Creating Horizontal Pod Autoscaler for Deployment
The Horizontal Pod Autoscaler automatically scales the number of pods in a deployment based on observed CPU utilization or Memory usage. The controller periodically adjusts the number of replicas in a deployment to match the observed average CPU utilization to the target value specified by user.
How does the HPA work
The Horizontal Pod Autoscaler is implemented as a control loop, with a period controlled by the controller manager’s HPA sync-period flag (with a default value of 30 seconds). For per-pod resource metrics (like CPU), the controller fetches the metrics from the resource metrics API for each pod targeted by the Horizontal Pod Autoscaler. See Horizontal Pod Autoscaler for more details.
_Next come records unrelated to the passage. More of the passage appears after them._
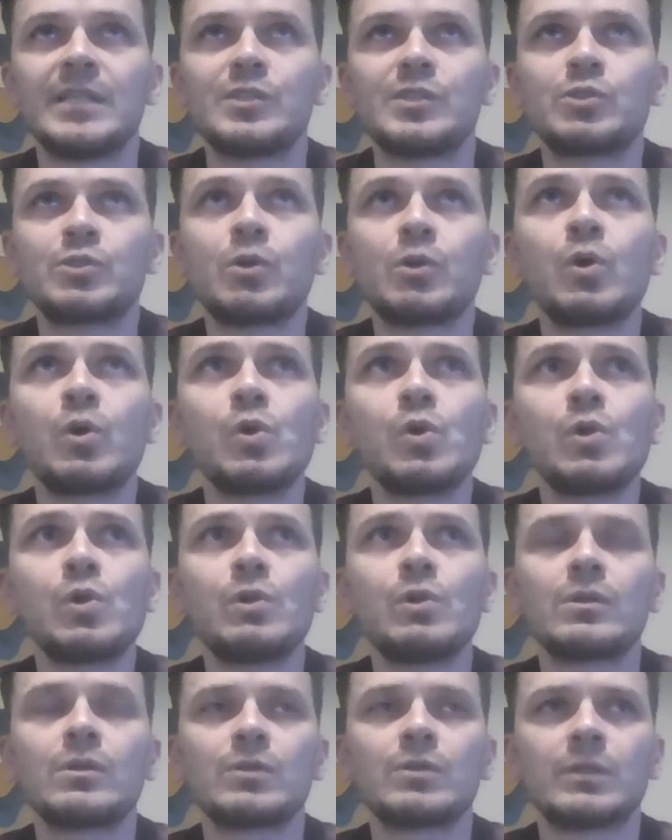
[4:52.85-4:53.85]
any
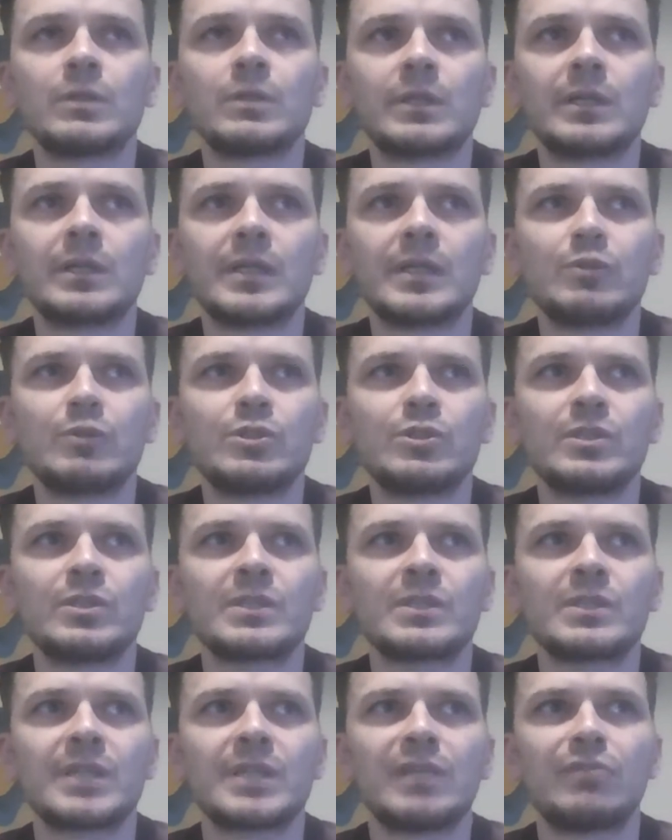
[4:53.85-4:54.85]
soul, or it was
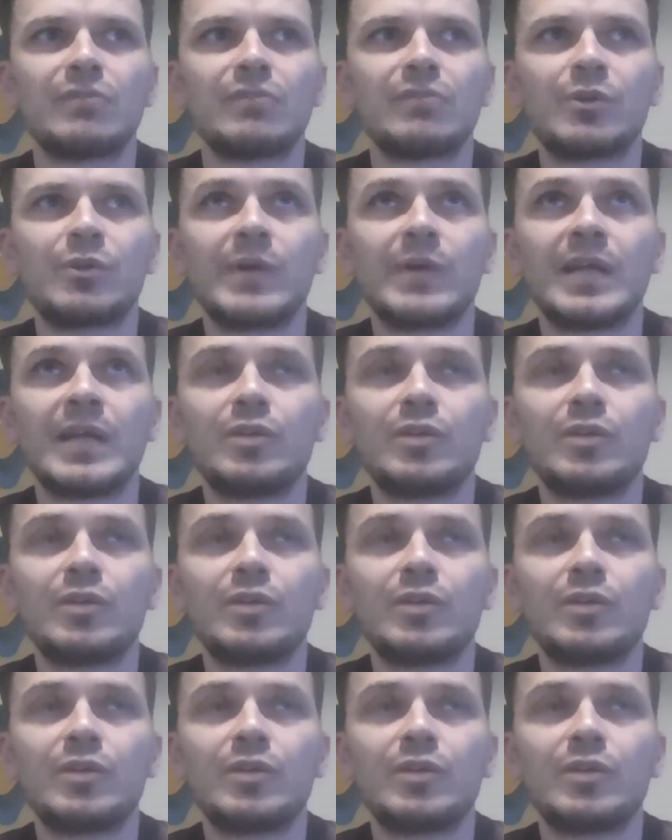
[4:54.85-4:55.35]
just kind of a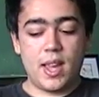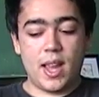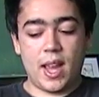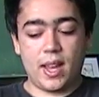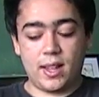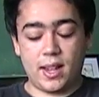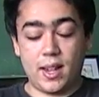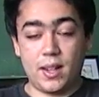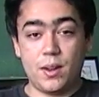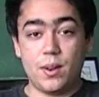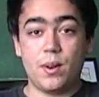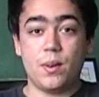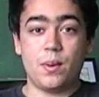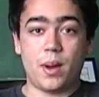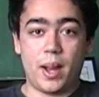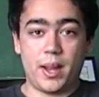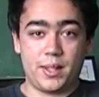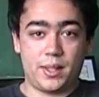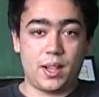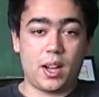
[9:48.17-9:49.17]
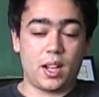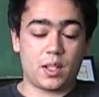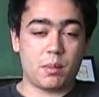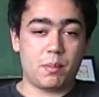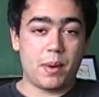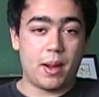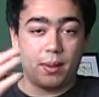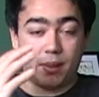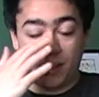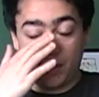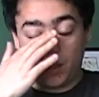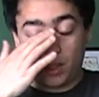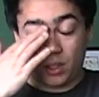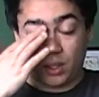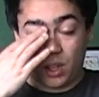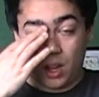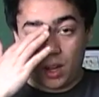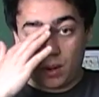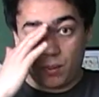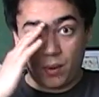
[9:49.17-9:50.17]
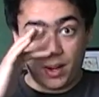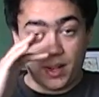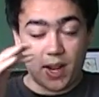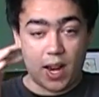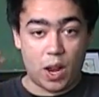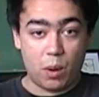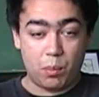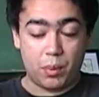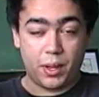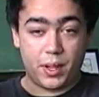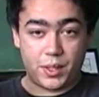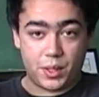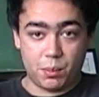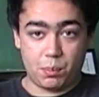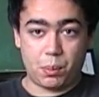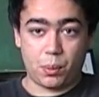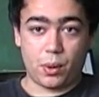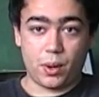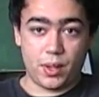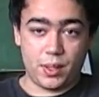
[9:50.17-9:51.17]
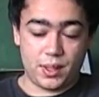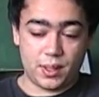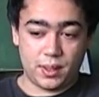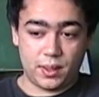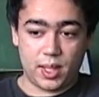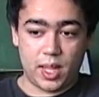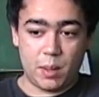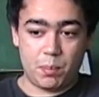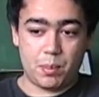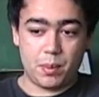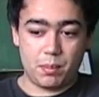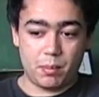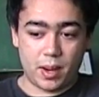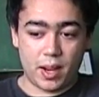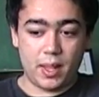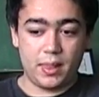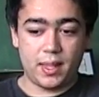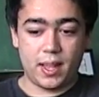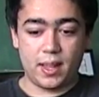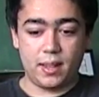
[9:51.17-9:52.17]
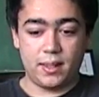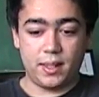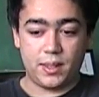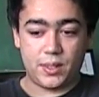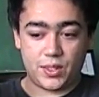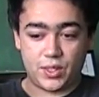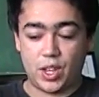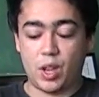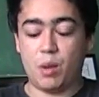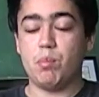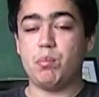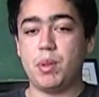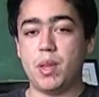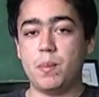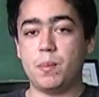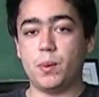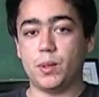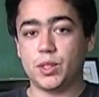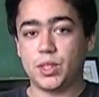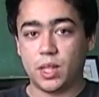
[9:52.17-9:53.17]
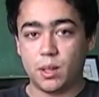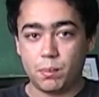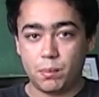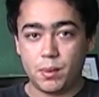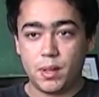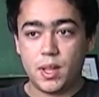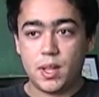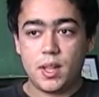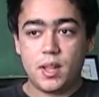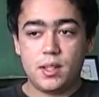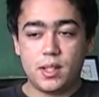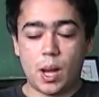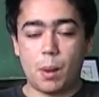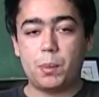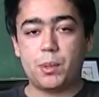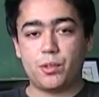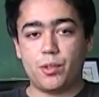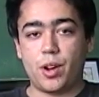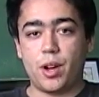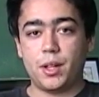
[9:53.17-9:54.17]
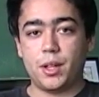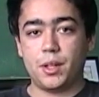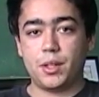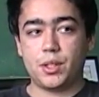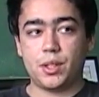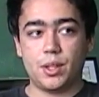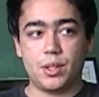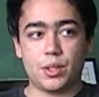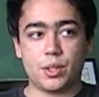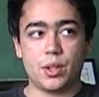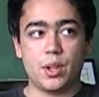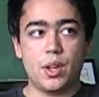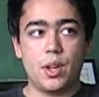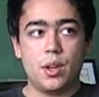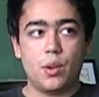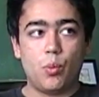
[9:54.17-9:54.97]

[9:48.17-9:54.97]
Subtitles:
And I know I talk about this a lot right now, but it's important to keep in mind that some people, some types of audiences,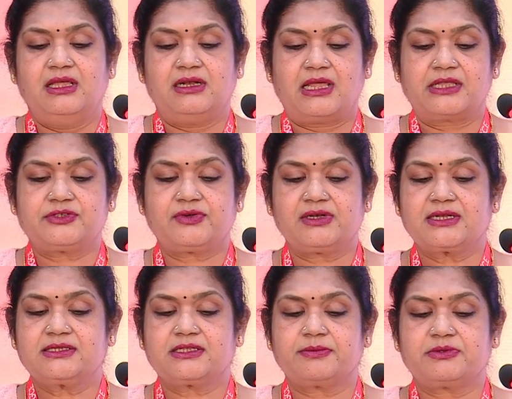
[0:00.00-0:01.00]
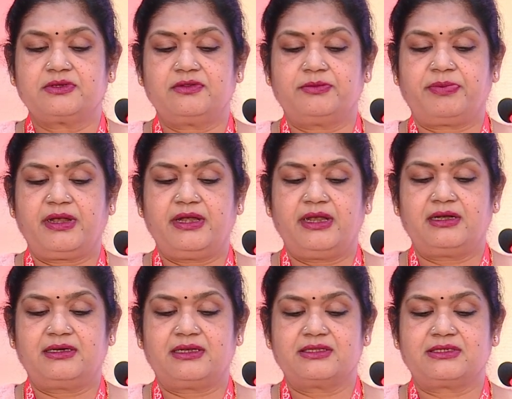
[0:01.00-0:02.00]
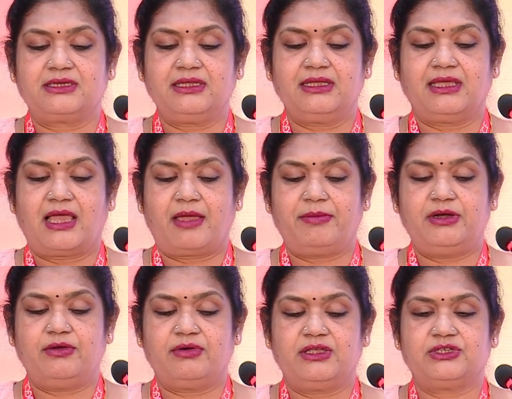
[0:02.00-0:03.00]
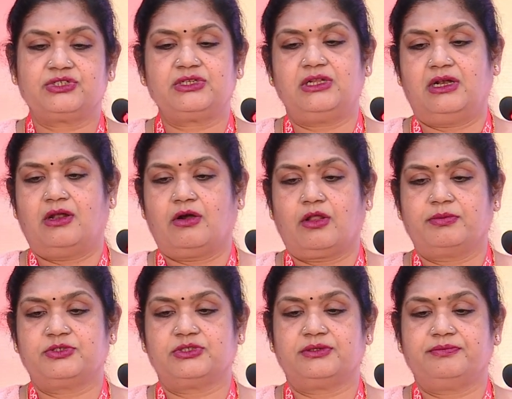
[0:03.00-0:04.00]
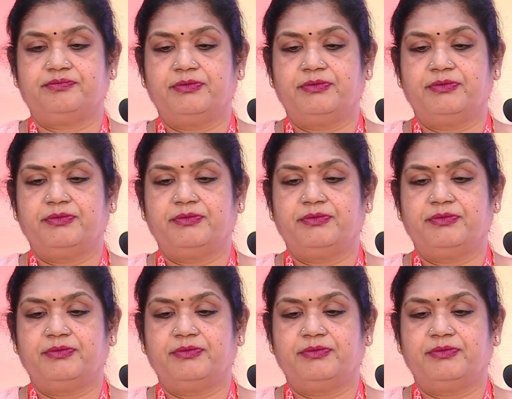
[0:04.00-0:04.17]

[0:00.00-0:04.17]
natural conception with prenatal testing, gamete donation and adoption.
After creating HPA in the deployment, Controller Manager can access to Metrics-server. And it can obtain the utilization ratio or the original value’s (which is determined by the target type) average value of each container cluster in the customized resources. Then, the Controller Manager will compare the average value with the HPA’s setting index. At the same time, the Controller Manager can calculate the specific value of Pod’s elastic expansion in the deployment. For the Pod’s CPU and its storage resources, it should be considered the limits and requests. When scheduling, Kube-scheduler will calculate according to the requests. Thus, if Pod has not been set the requst, the flexible expansion will not work.
Objective
This document walks you through an example of configuring Horizontal Pod Autoscaler for the hpa-example deployment.
We will create a deployment to send an infinite loop of queries to the hpa example application, demonstrating its autoscaling function and the HPA Principle.
Estimate Time
About 25 minutes.
Prerequisites
- You need to create a workspace and project, see the Getting Started with Multi-tenant Management if not yet.
- You need to sign in with
project-regular
and enter into the corresponding project.
Hands-on Lab
Step 1: Create a Deployment
1.1. Enter into demo-project
, then select Workload → Deployments and click Create Deployment button.
1.2. Fill in the basic information in the pop-up window. e.g. Name: hpa-example
, then click Next when you’ve done.
Step 2: Configure the HPA
2.1. Choose Horizontal Pod Autoscaling, and fill in the table as following:
- Min Replicas Number: 2
- Max Replicas Number: 10
- CPU Request Target(%): 50 (represents the percent of target CPU utilization)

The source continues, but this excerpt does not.